話がそれてしまいましたが、今回のお芝居の内容はアメリカのスタンリー一家というギャング団が舞台です。主人公のジョージ(吉田ミサイル)は若いながらも一家のNo.3ともいうべき存在。最近、ボスのスタンリー(緑野大地)が引退をほのめかしていると言うことで、跡目の問題が持ち上がっている。候補はジョージと、No.2のジェームズ(羽宮狼)、ジョージの親友のスティーブン(チェリ)の3人といったところだが、ジェームズとスティーブンにはその気がないらしい。ただし、ボスにはジャン(畔上義夫)という息子がいるのだが、まだ若すぎるのと、品行に問題があるため今のところジャンに跡目を継がせるつもりはないようだ。

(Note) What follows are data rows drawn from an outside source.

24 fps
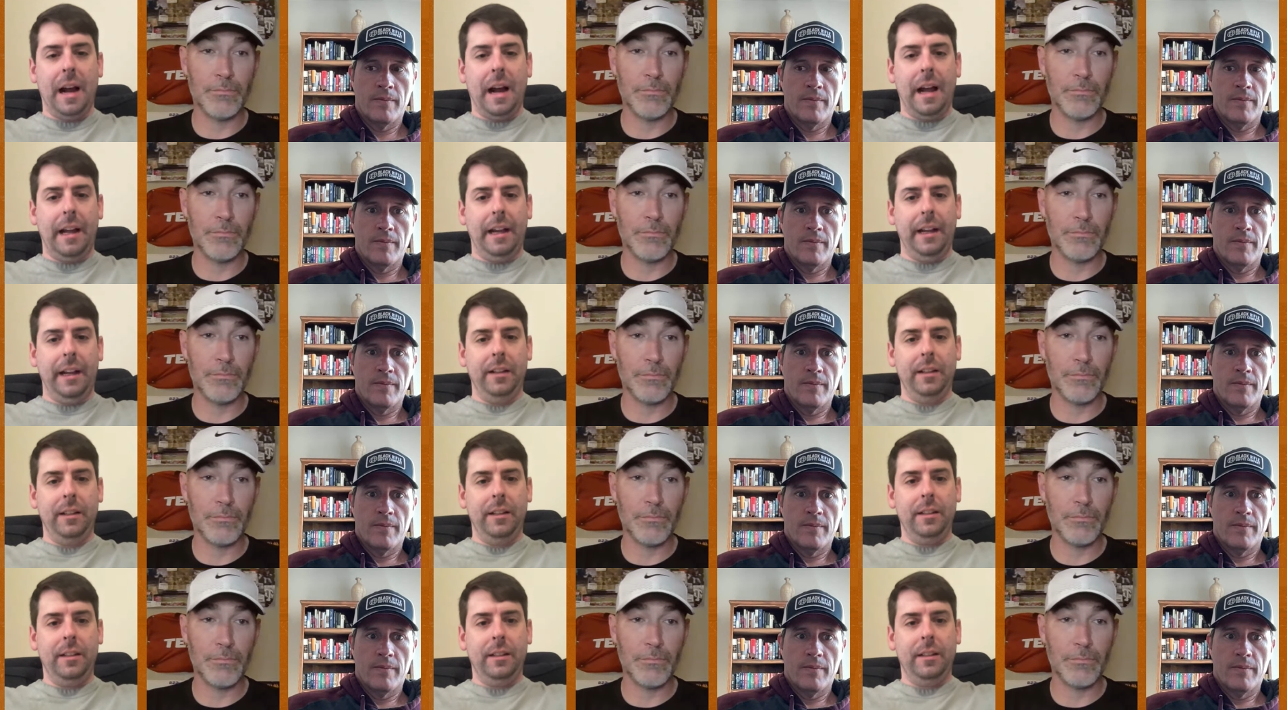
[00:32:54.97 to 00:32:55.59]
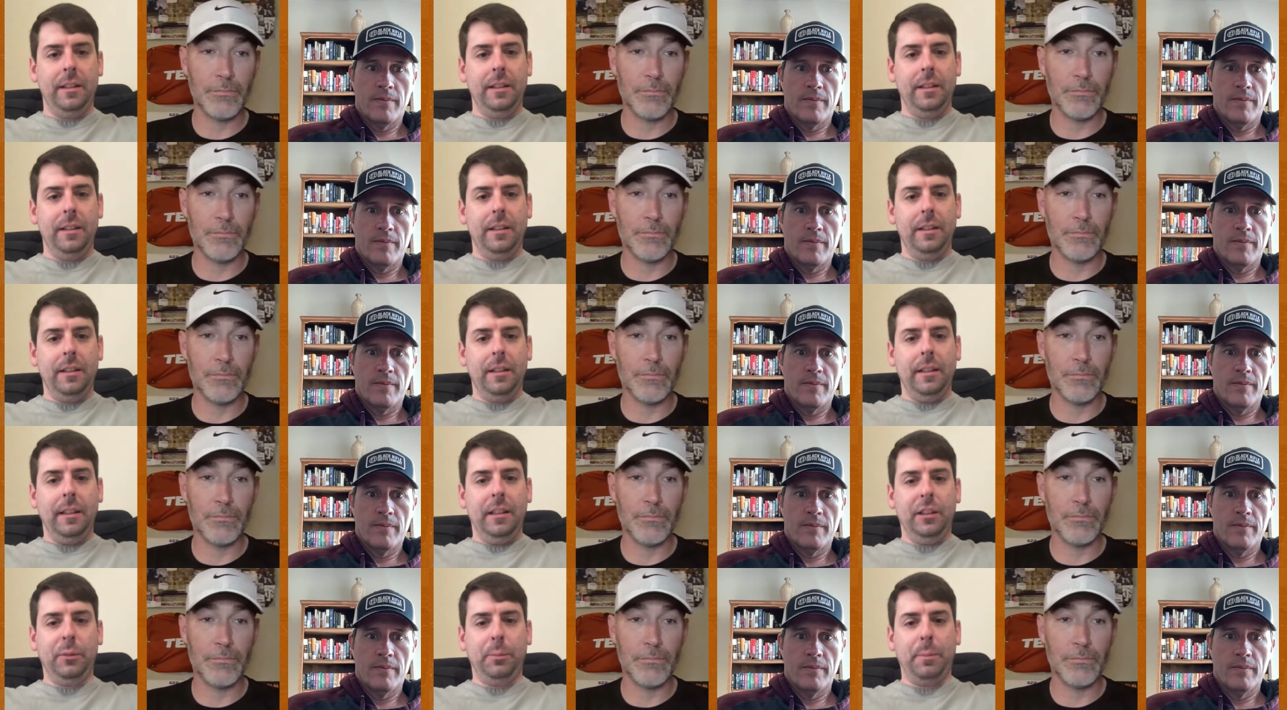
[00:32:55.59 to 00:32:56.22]
Speaker 1: guy.
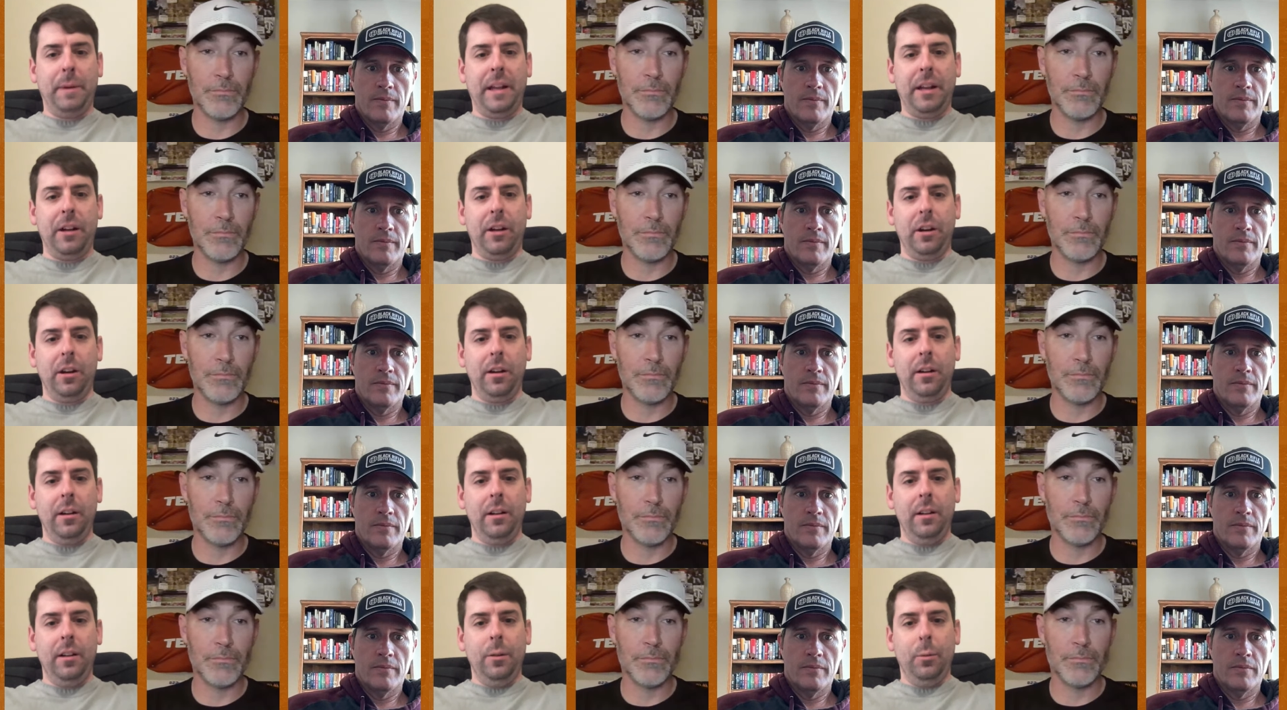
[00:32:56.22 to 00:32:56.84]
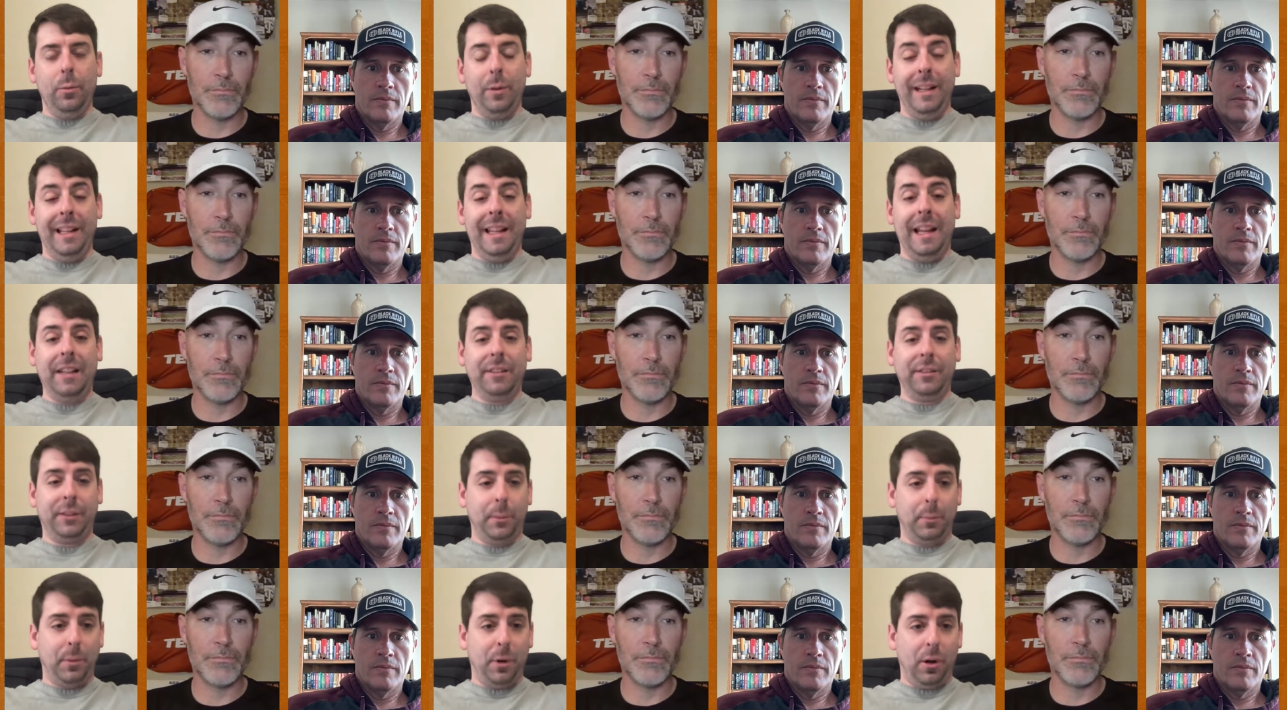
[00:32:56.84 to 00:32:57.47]
He's better when he
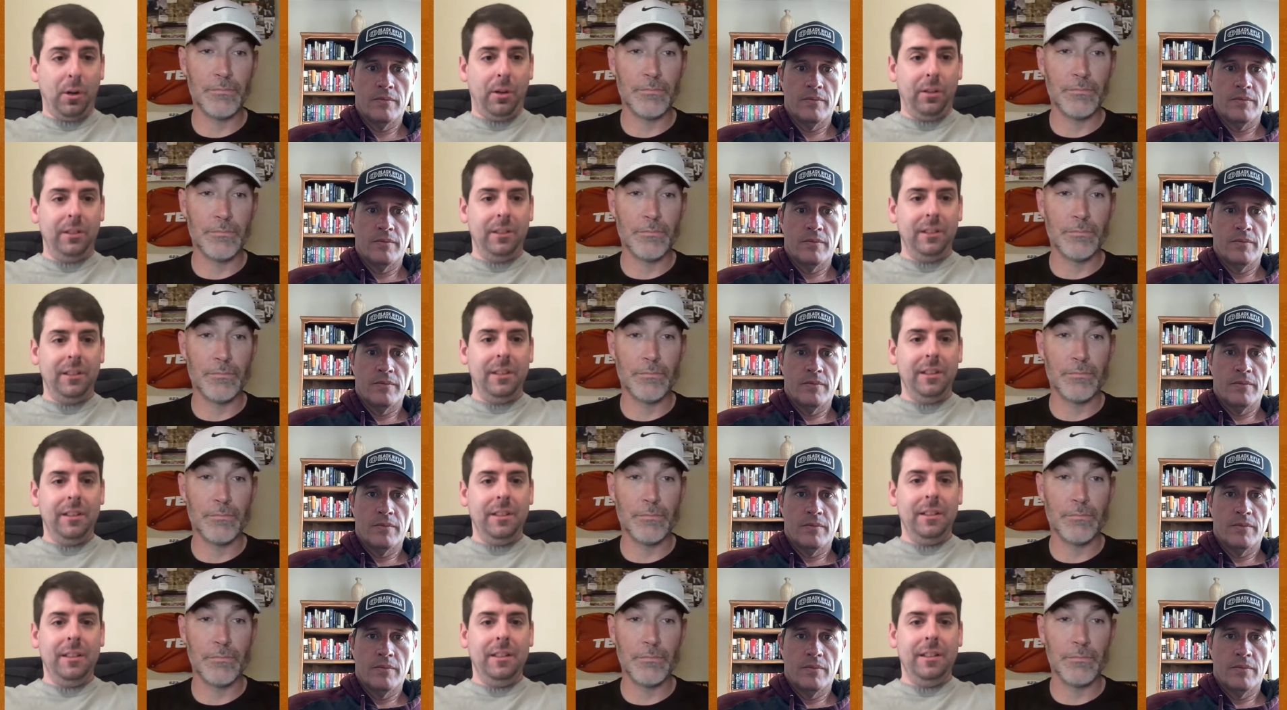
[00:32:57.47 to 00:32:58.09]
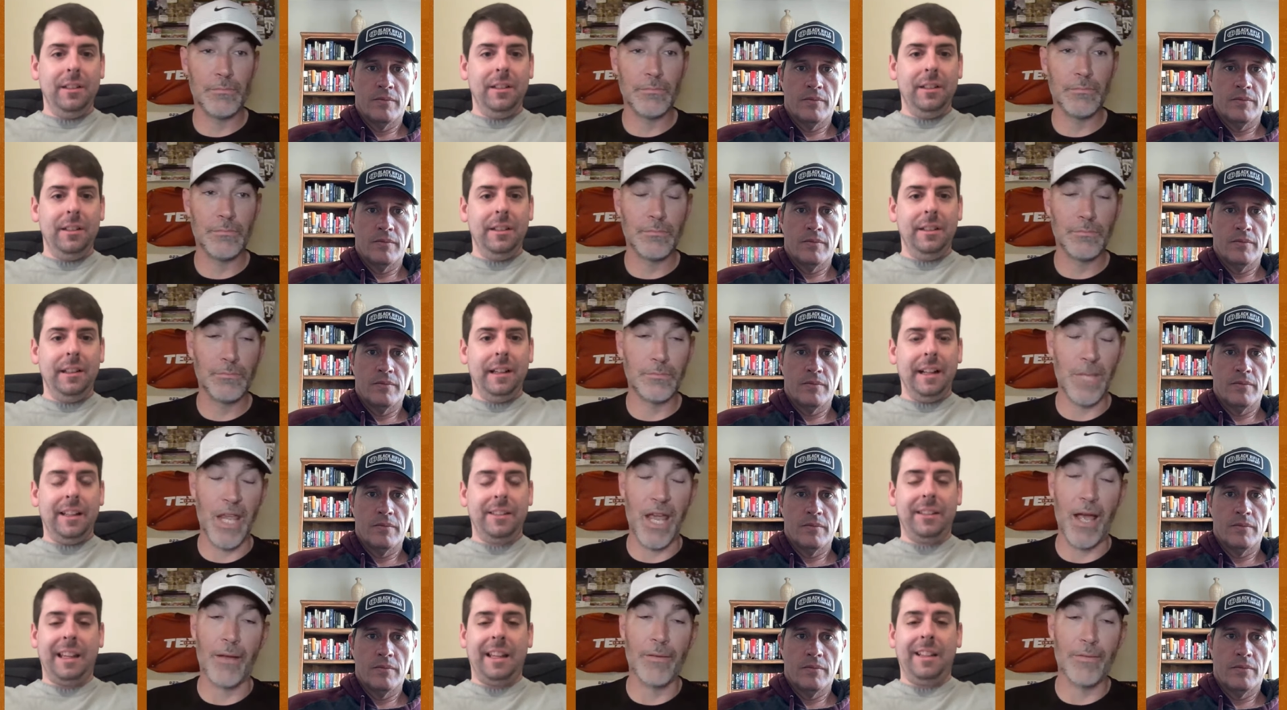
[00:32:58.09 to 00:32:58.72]
has the ball.
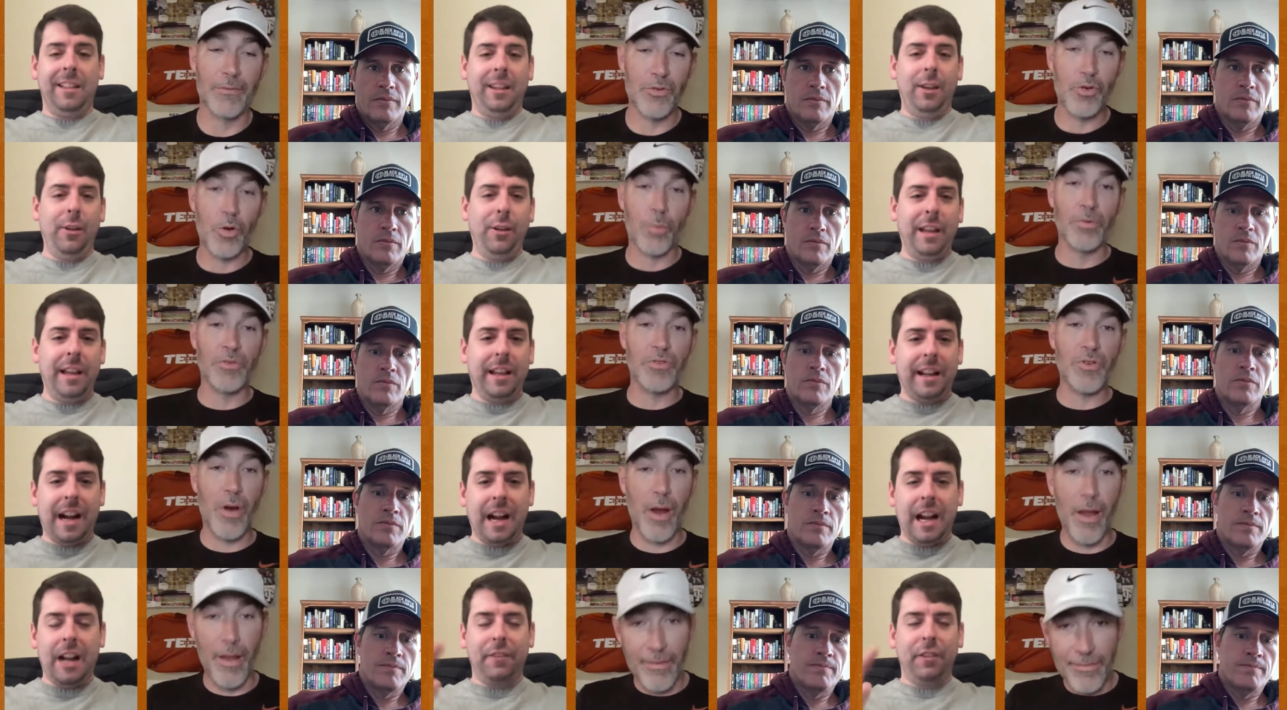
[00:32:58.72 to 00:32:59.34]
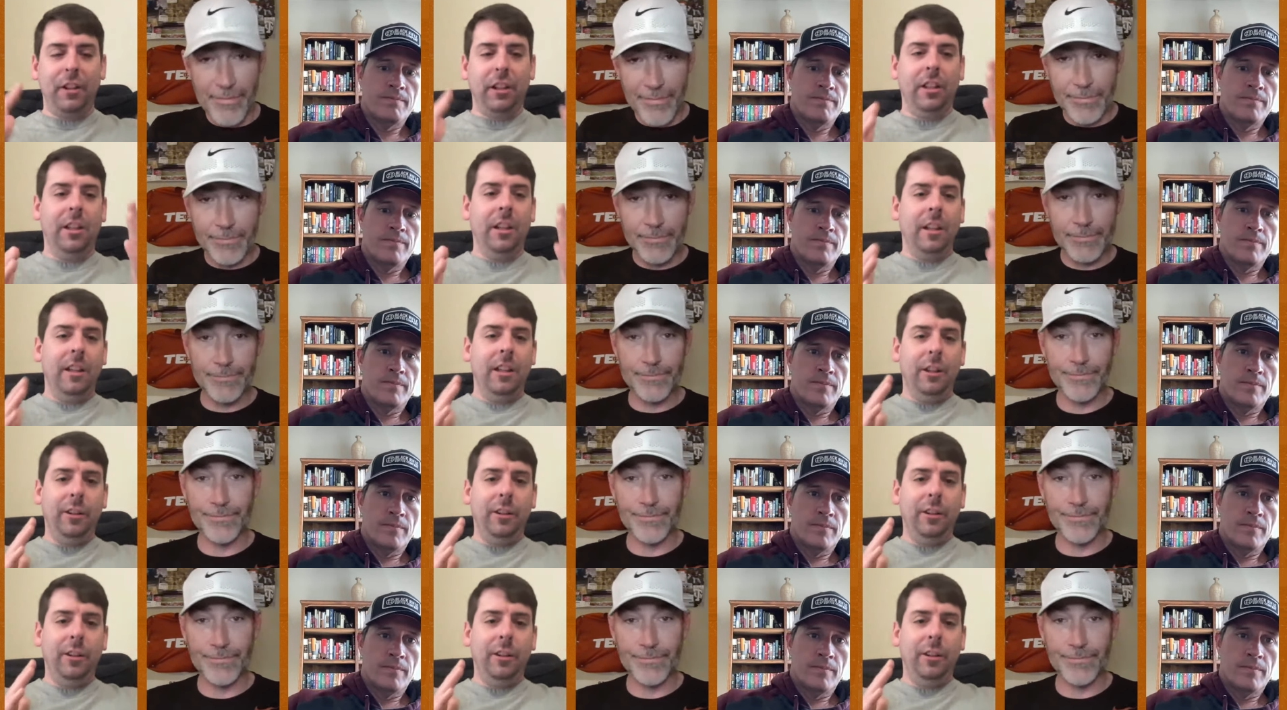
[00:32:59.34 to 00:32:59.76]
Yeah, it's, you get kind of a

ジョージを中心に、恋人のケイト(吉田真澄)、ジェイミー(鶴切由美子)一家の顧問弁護士フランシス(芳山隆一)や警部(畔上義夫)を交えながら話が進んで行くが、ジョージの視界がだんだん暗くなっていくという異変が起きる。最初は疲れのせいだと思っていたジョージだが、症状は日増しに悪化していくばかり。さらに夢の中にベルゼバブと名乗る悪魔が出てきて、じきに世界のすべての人々が闇に包まれる。そしてジョージは人類を救うために選ばれた100人のうちの一人だという。最初は信じられなかったジョージだが、拳銃で打たれた傷が治ったり、ジェイミーも幼い頃に、ベルゼバブに夢の中で出会ったことがあるという話を聞いて、半信半疑ながらもベルゼバブの存在を信じるようになる。 そして、ケイトやスティーブンらが次々と光を失っていく状況となり、ついにジョージは自らベルゼバブを呼び出す。はたして悪魔の目的は何か、世界が闇に包まれるとはどういうことなのか、そしてジョージのとった行動は・・・・

最後は最終戦争(ハルマゲドン)へと繋がっているのですが、登場人物が多いこともあってか、人間関係をめぐるドラマ部分が劇中のほとんどをしめてました。よって、ジョージが悪魔(ベルゼバブ=蠅の王だったかな?)を呼び出してからラストの最終戦争までが一気に話がすすんでしまった感じを受けました。こういったことに多少ともかじったことがある人じゃないと、ちょっと説明不足だったかもしれません。主宰がパンフに書いていた「わかりにくい部分があるかも」と言っていたのはこの辺りのことなのでしょうか。まさかこういう結末にもってくるとは、途中まで全然思いませんでしたし。しかし、人々が光を失ってから、ジョージが戻ってくるまで10年ってのは、あんまりかも(^_^;せめて一ヶ月とか、一年とか(^^;

今回のお芝居のコンセプトは「今までの蓮とはちがった蓮を見せる」という事らしいので、(もっとも私は今回が初なので、今までがどんな感じなのかわかりませんが)いろいろと実験的な試みもやられたようです。照明の使い方や、シャワーシーンの表現とか、なるほどと思ったり、まあ、シャワーシーンでは、別の意味で、ああ、このシーンなのねと一人納得してましたが(謎)。

ちょっとシナリオに難ありな部分もありましたが嫌いな話ではないですし、積極的に新人を発掘していく姿勢は良いと思います。かなりのハイペースで公演されているようなので、毎回とは言いませんが、また機会があれば見ても良いかなって感じでした。